Northeast venues | | – Wyoming Tribune

Location: 1635 Reata Drive, Gillette.
Ideal for: Business meetings, weddings and receptions, art shows, year-round rodeo and equine events, car and RV shows and rallies, concerts and theater.

The lowdown: The main building features the Wyoming Center, Equity Hall and Frontier Hall, and can accommodate a wide variety of events. Steps away is Morningside Park, which is an outdoor arena space. The Central and East Pavilions can host indoor and outdoor events. The Heritage Center has a 919-seat auditorium, a 1,400-square-foot art gallery and a lobby that is great for receptions or dinners. There are RV/trailer camping facilities.
Location: 22918 Wyoming Highway 85, Newcastle.
Ideal for: Retreats, fundraisers, corporate or government groups and meetings, or wedding banquets.
The lowdown: The Newcastle Lodge sits on the eastern edge of Wyoming’s rolling hills and ranch land, at the gates of the Black Hills National Forest. There is a large and a smaller banquet room on the second floor. The lodge will assist with planning, food and overnight accommodations with meeting facilities. There’s a fitness center and restaurant. Mt. Rushmore, Crazy Horse and Deadwood are easy day trips.
Location: 60 state Highway 110, Devils Tower.
Ideal for: Vacationers of all ages and groups of all sizes.
The lowdown: Located at the base of the Devils Tower monument, the campground features pull-through RV hookups, a 30-acre tent camping area near the Belle Fourche River, 11 one-room cabins and the Park Model Cabin that can sleep up to six people. There is a restaurant, sweets shop and gift shop. Plus there is a heated outdoor swimming pool, playground, showers, laundry facilities, hayrides and a nightly showing of “Close Encounters of the Third Kind,” which features Devils Tower.

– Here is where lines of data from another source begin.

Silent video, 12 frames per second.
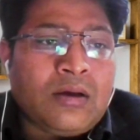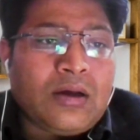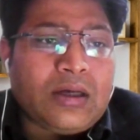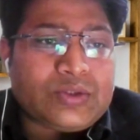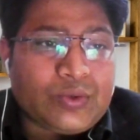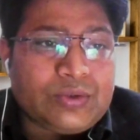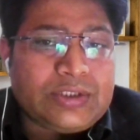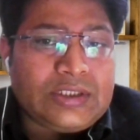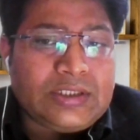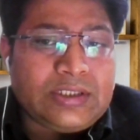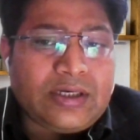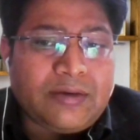
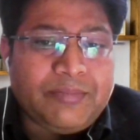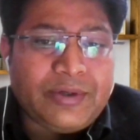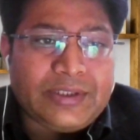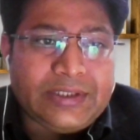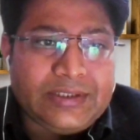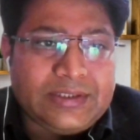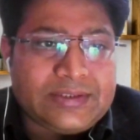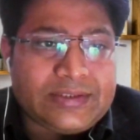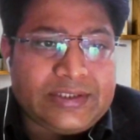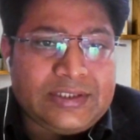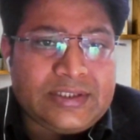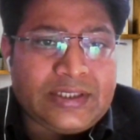associated rubber
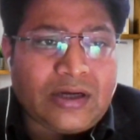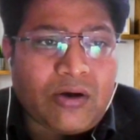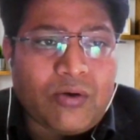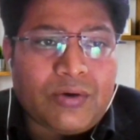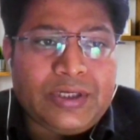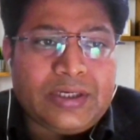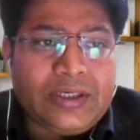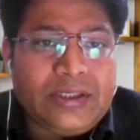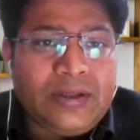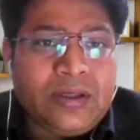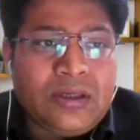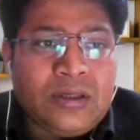industries and
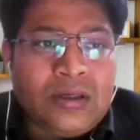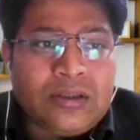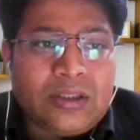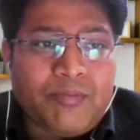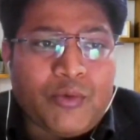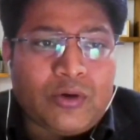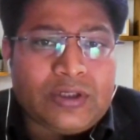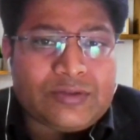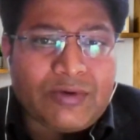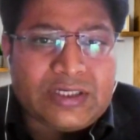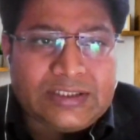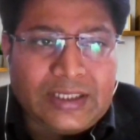accordingly the bonus
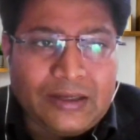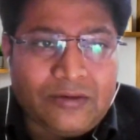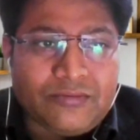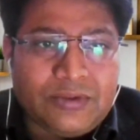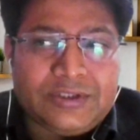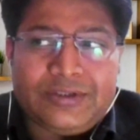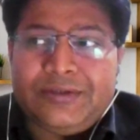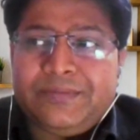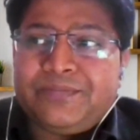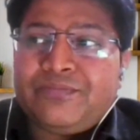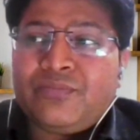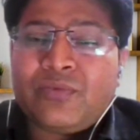was calculated.
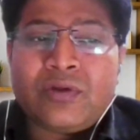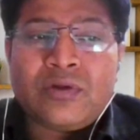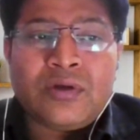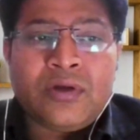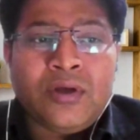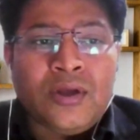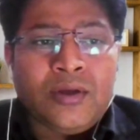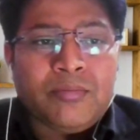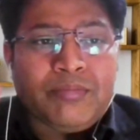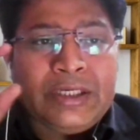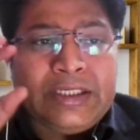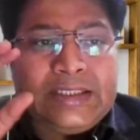
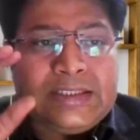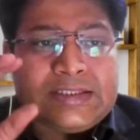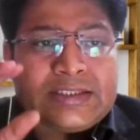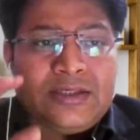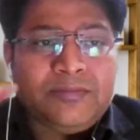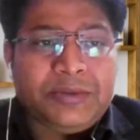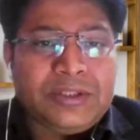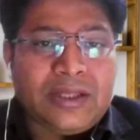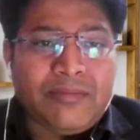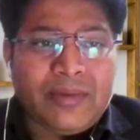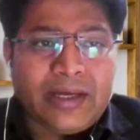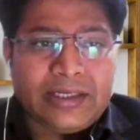Please keep in the
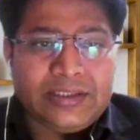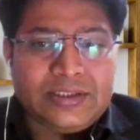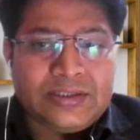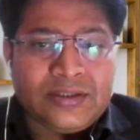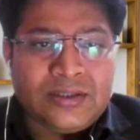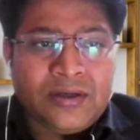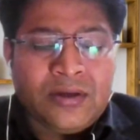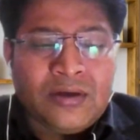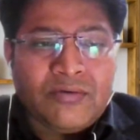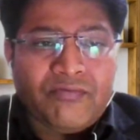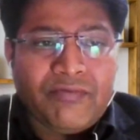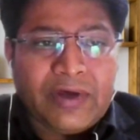mind
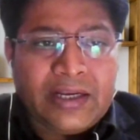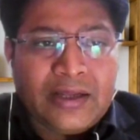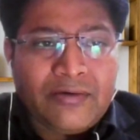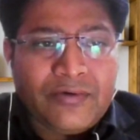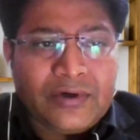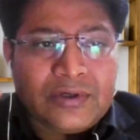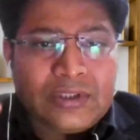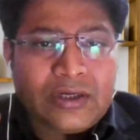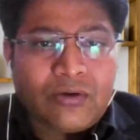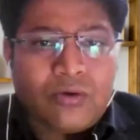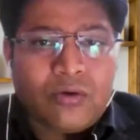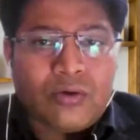whenever the
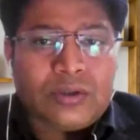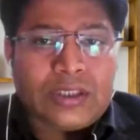court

Location: 5600 U.S. 14-A at Burgess Junction, Dayton.
Ideal for: Hunters, family reunions, snowmobilers, outdoor enthusiasts.
The Lowdown: Nestled atop the Big Horn Mountains at 8,300 feet, the Bear Lodge Resort is a getaway for outdoor enthusiasts who are looking for close access to fishing, hunting, hiking, off-road vehicles and snowmobile rentals and tours. The resort has a bar and restaurant. It’s open year-round for access to four-season adventures.
Location: 28623 Old Highway 87, Buffalo.
Ideal for: Business meetings, weddings, sabbaticals, conferences.
The lowdown: This working cattle ranch is rich with history, and is where the Johnson County Cattle War ended. Not only can you soak up the history, but guests can also experience what it’s like to work on an operating cattle ranch while enjoying windswept vistas. There is horseback riding, hiking, bird watching, historical tours and fishing. The Ranch House has three guest rooms and views of the south pasture; The Bunk House has five guest rooms ideal for a family or group; and The Milk Barn offers three guest rooms with decks overlooking the water. A restaurant serves farm-to-table meals.
Location: Canyon Ranch Road, Big Horn.
Ideal for: Family gatherings and small groups.
The lowdown: Going back to the 1880s, the Canyon Ranch was settled by Englishman Oliver H. Wallop, who bought the ranch to breed thoroughbred horses. More than a century later, the ranch is run by the fourth-generation of Wallops, who invite guests to the 3,000-acre reserve at the foot of the Big Horn Mountains. Three original homes are for short-term rental.
Location: 856 Broadway St., Sheridan.
Ideal for: Weddings and receptions, rehearsal dinners, banquets, family reunions, corporate events.
The lowdown: The historic Sheridan Inn has a rich history, housing famous characters  including “Buffalo Bill” Cody, who took up residence from 1894 to 1902. Along with 69 gables, each of the inn’s 22 rooms pay homage to key figures from Cody’s time from Annie Oakley, Teddy Roosevelt, Sitting Bull and others. The newly remodeled facility is decorated with period finishes, furnishings, art, artifacts and exhibits. 
Location: 10 North Main Street, Buffalo.
Ideal for: Business meetings and conferences, weddings and receptions, family and group stays.
The lowdown: Founded in 1880, the “Ox” is iconic in Western lore for hosting guests such as Buffalo Bill Cody, Teddy Roosevelt, Butch Cassidy and the Sundance Kid. Featuring well-preserved artifacts, the hotel includes 18 suites, the Stewart Clear Creek Cabin or the Blue Gables Motel for sightseeing, shopping or visiting the museum.